This Christmas season was different for Jimmy and I than the others we have spent together. Usually, our Christmases are full of trips to North Park and fancy dinners with our children, a date to the Dallas Symphony, lots of shopping with the children,etc. etc... However, this year we had to do things a little different and it was not an easy adjustment for either of us.....
I guess we are finally experiencing the "pinch" of having all these babies at once. Let me just tell you right now, when you have four children (three of them under the age of three) you are suddenly very limited in your social outings. It is VERY hard to get children that age to sit quietly at our own dinner table, much less a public dinner out. Have you ever tried to take four children to the mall...a single stroller, a double stroller and one little boy with the energy of ten and some seriously strong lungs?? =)Oh and the list of difficult public outings goes on and on.
What about a babysitter? Well this is something we do occasionally but this being the Christmas season we want to spend it as a family not farming our children out to babysitters so we can enjoy the season without them. Of course even in the case of babysitters time is limited due to having a nursing baby so things like the symphony will have to wait till next year. This was our first year not to go to the symphony for Christmas in 5 years and admittedly it was sad but on the other hand it was missed with a greater good in mind.
We all know parenting requires sacrifice but it seems for Jimmy and I we are in a season of serious sacrifice when it comes to our children. It seems as though we are sacrificing a lot right now... a lot of the things WE want to do. But, as we do this we are finding that our lives are being enriched through giving of ourselves for these small people. Life is never truly fulfilling when living only for yourself and we are finding that parenting many little ones is the antithesis of living for yourself.
Contentment is being taught to our hearts right now... and we are learning slowly but surely. Probably more slowly but nonetheless we are getting there. We are learning to be content with simple nights spent by the Christmas tree talking as a family.... YEAH RIGHT... more like Jimmy and I trying to shout conversation across the room to each other while children run and play around us. Conversation stopping every five minutes to answer a question, get someone a drink of water, change a diaper, get something someone can't reach, break up a fight (it is always Serene and Ben), etc. etc.

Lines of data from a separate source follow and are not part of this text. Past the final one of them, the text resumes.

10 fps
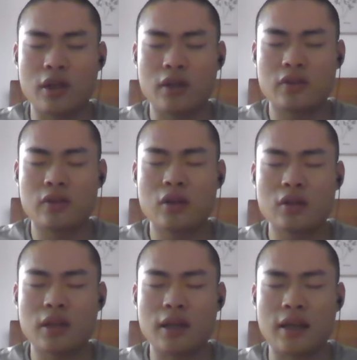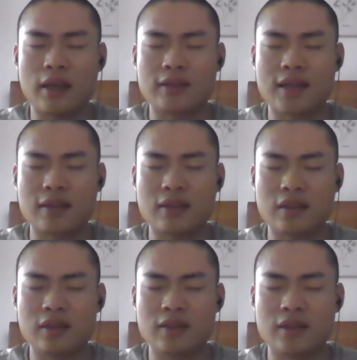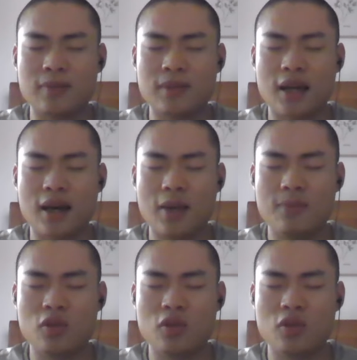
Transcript: It's not exactly the same time.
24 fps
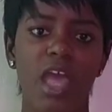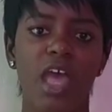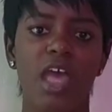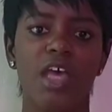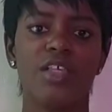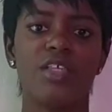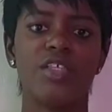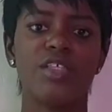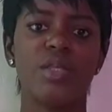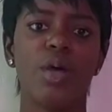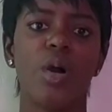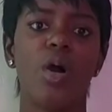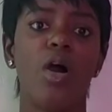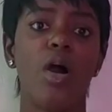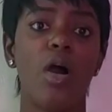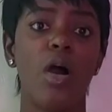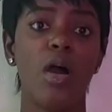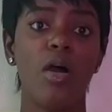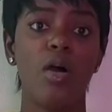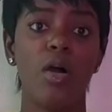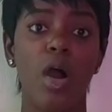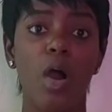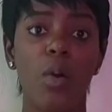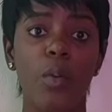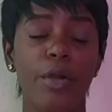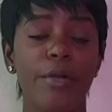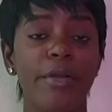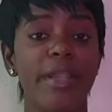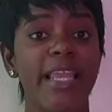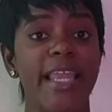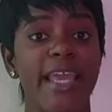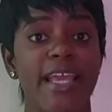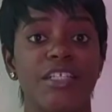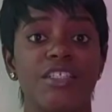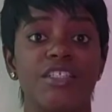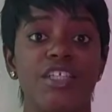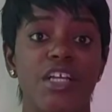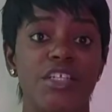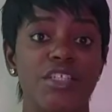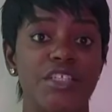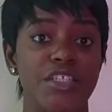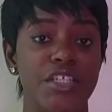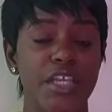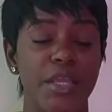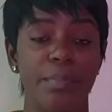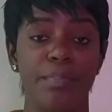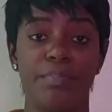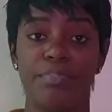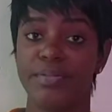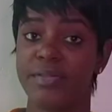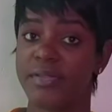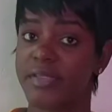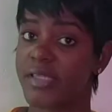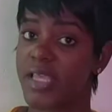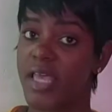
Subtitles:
So our relationships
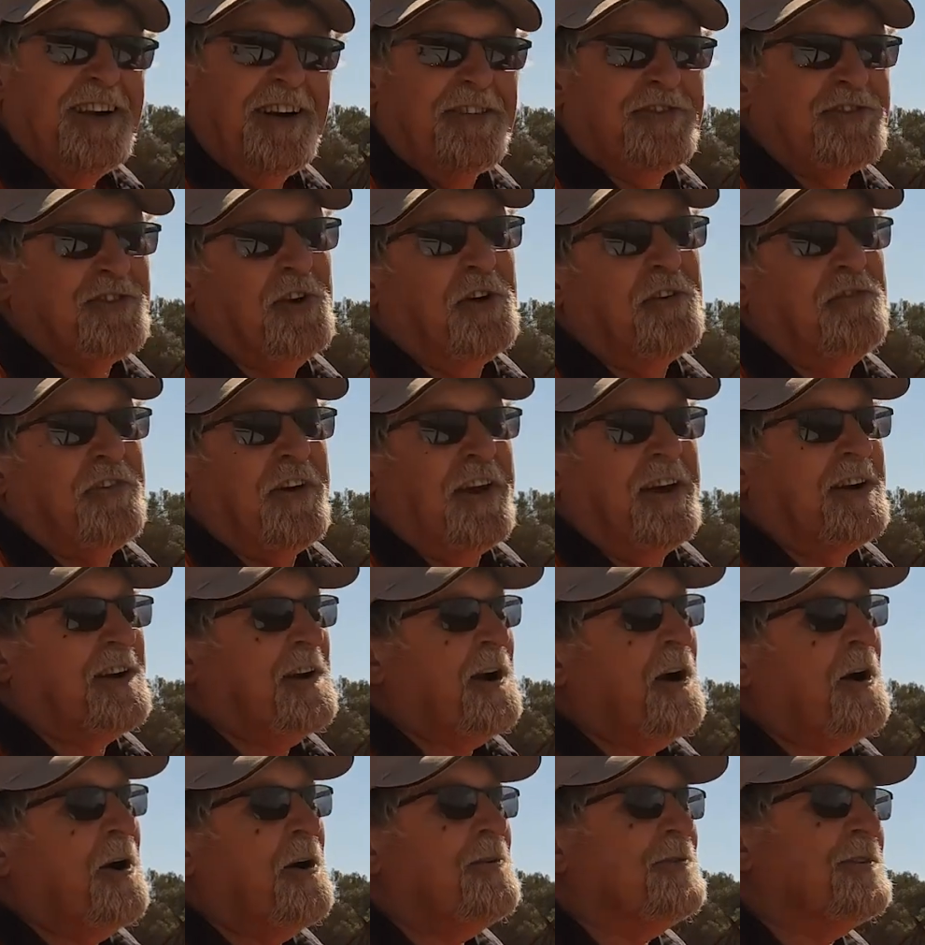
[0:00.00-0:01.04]
I've still found
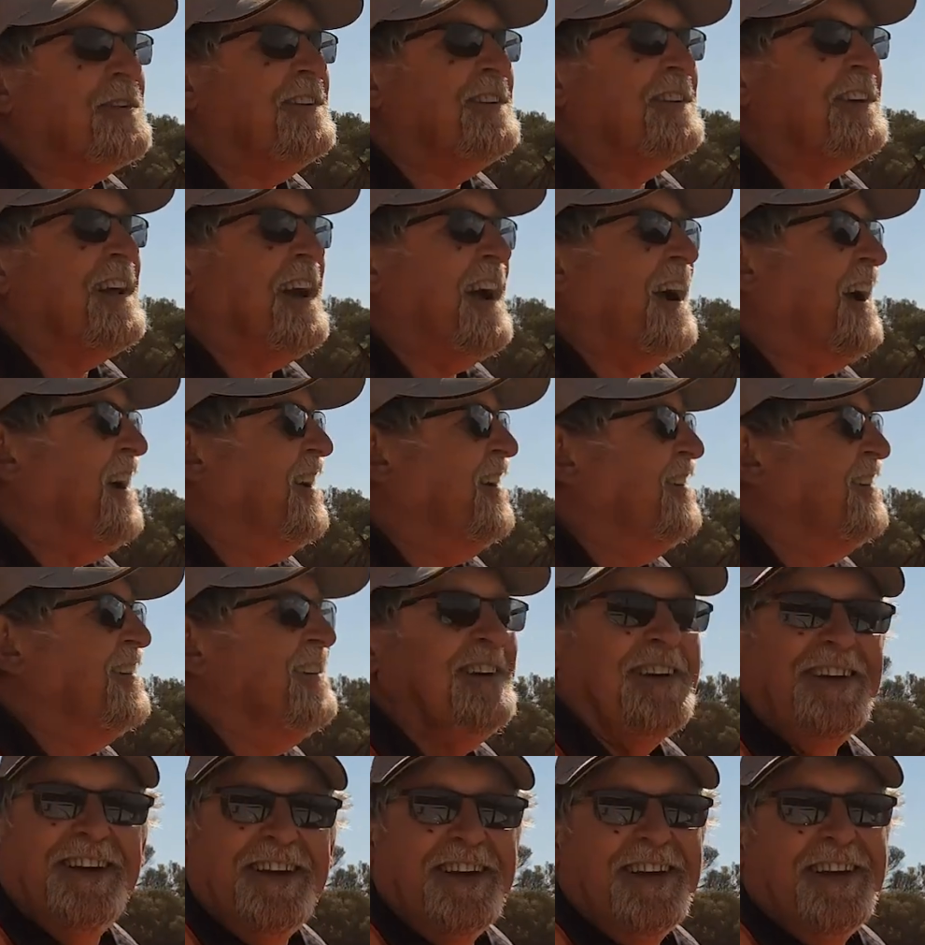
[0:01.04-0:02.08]
gold, and
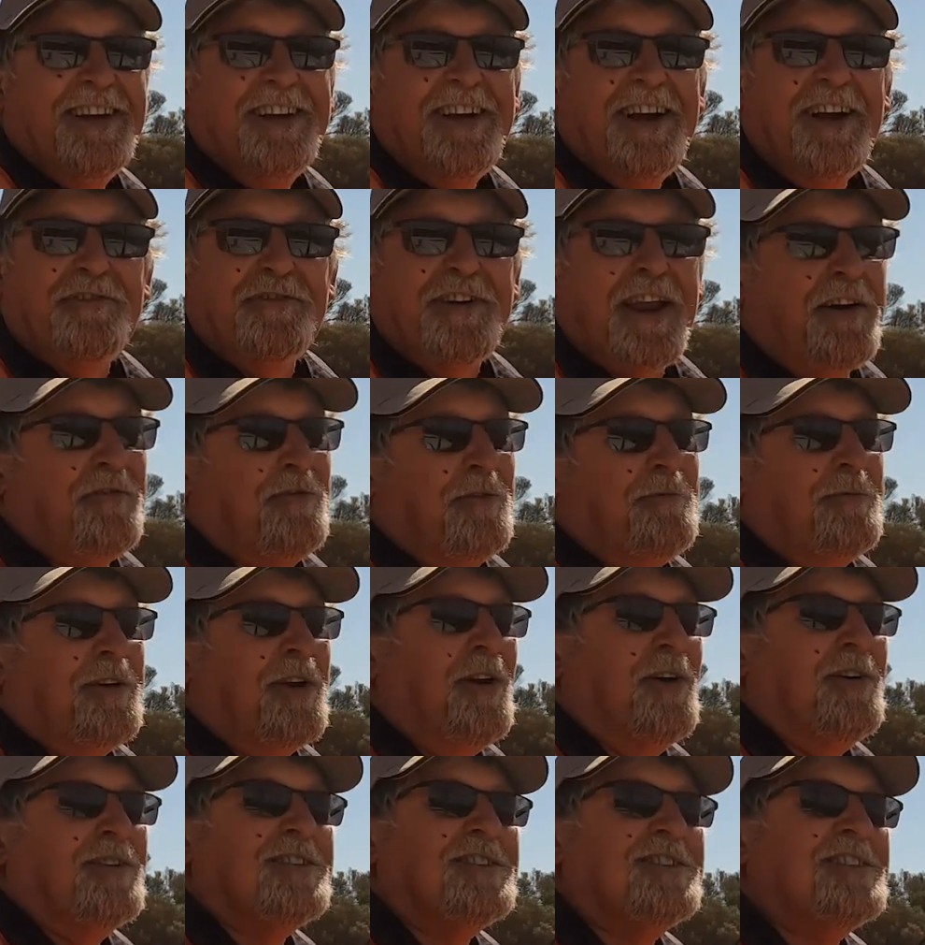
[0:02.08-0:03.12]
I've covered the
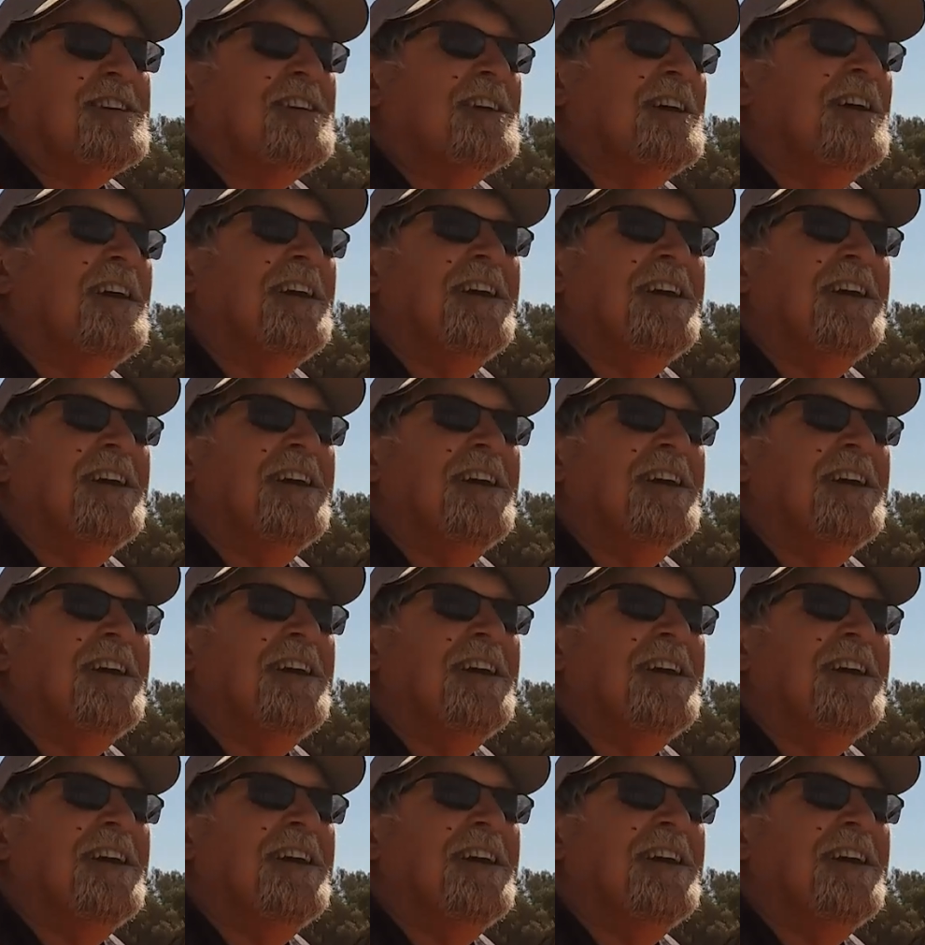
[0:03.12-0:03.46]
costs,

I started this Christmas season with the expectation of Christmas looking like it always has for us. I got about half way into the season and went through an irritated angry phase trying to figure out what we could do to get "our usual Christmas" back. I ended the season with a new perspective on what life looks like for us now and how I can embrace the change and the difference and find new ways to celebrate this amazing time of year.
With each child we have I find myself a little less interested in me and my "rights" and a little more interested in the broader eternal picture of life. There will come a day when my children will grow bigger and I will have that "usual" Christmas season back but I don't want to lose all the years in between hoping for them to pass quickly so I can get back to what I want to do. Instead, I'm trying to embrace these years, not just making the best out of a "bad" situation but making these the best years of our life so far.